══ EXTRACTED MATERIAL ══

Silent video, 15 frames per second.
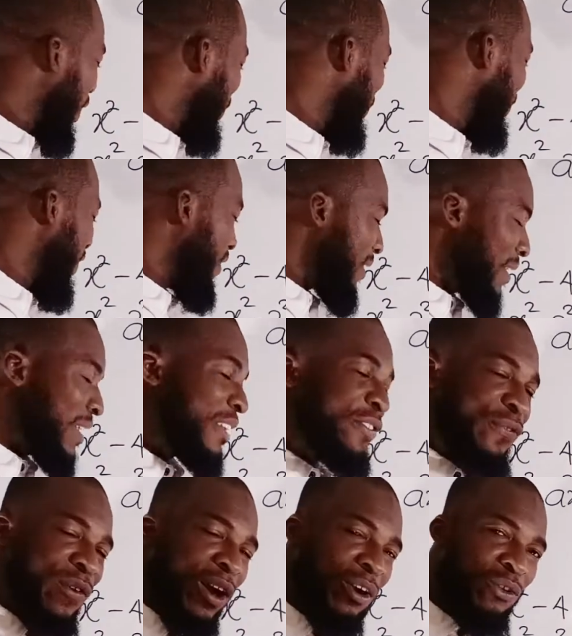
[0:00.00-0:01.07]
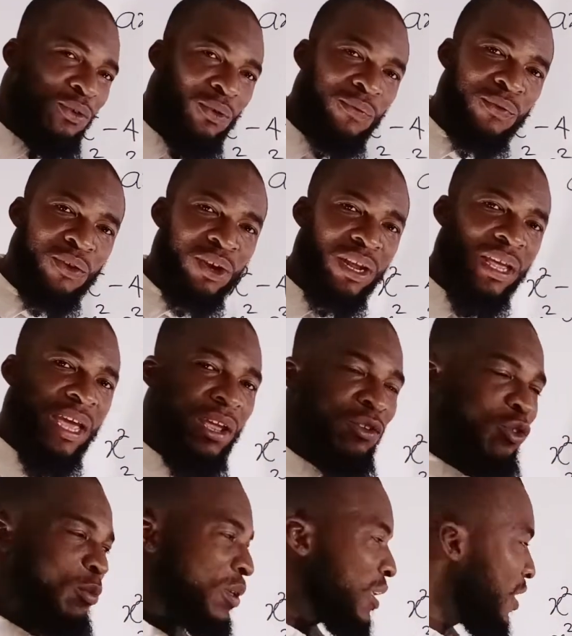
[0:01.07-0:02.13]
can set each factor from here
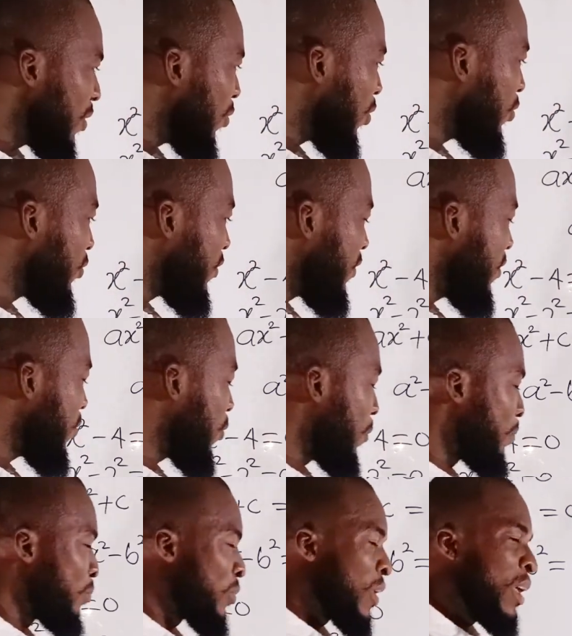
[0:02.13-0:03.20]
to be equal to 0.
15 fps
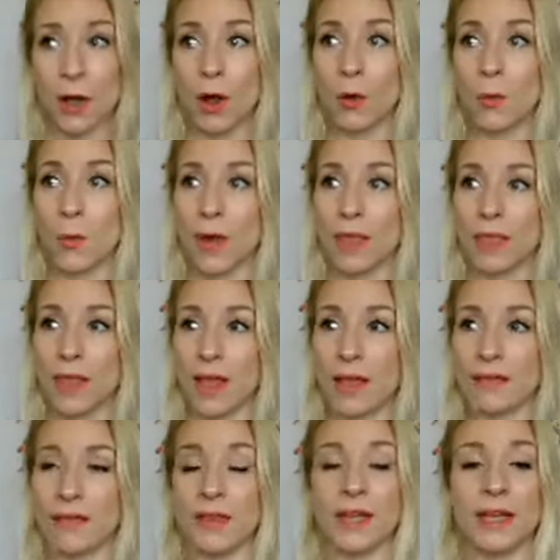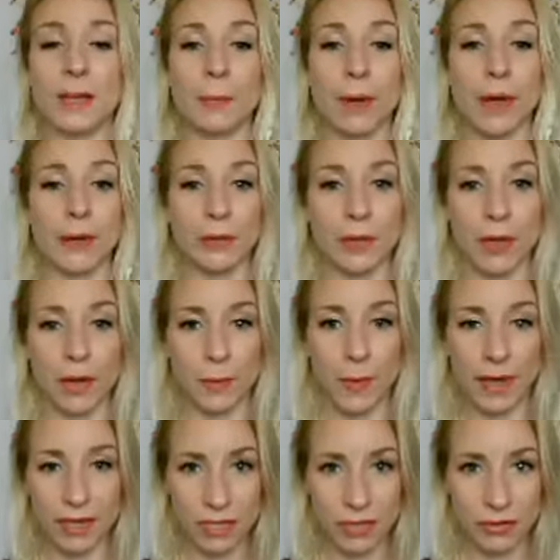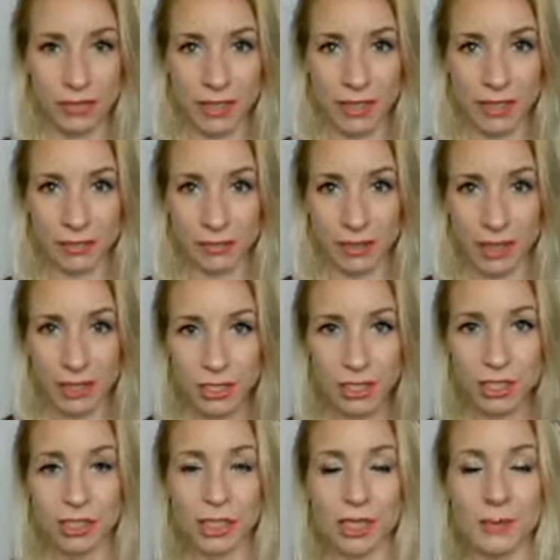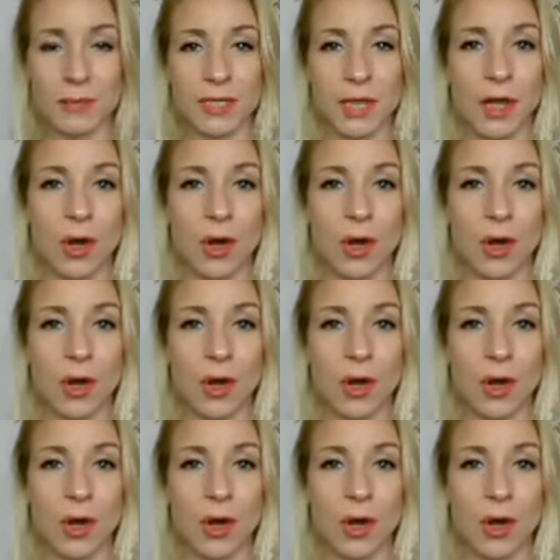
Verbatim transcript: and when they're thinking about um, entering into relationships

═══

WHAT THE TASK REQUIRES:
Starting at the line that contains "[0:00.00-0:01.07]", reproduce each line exactly through the end of the entries above, leaving every picture out.

ANSWER TO THIS EXERCISE:
[0:00.00-0:01.07]
[0:01.07-0:02.13]
can set each factor from here
[0:02.13-0:03.20]
to be equal to 0.
15 fps
Verbatim transcript: and when they're thinking about um, entering into relationships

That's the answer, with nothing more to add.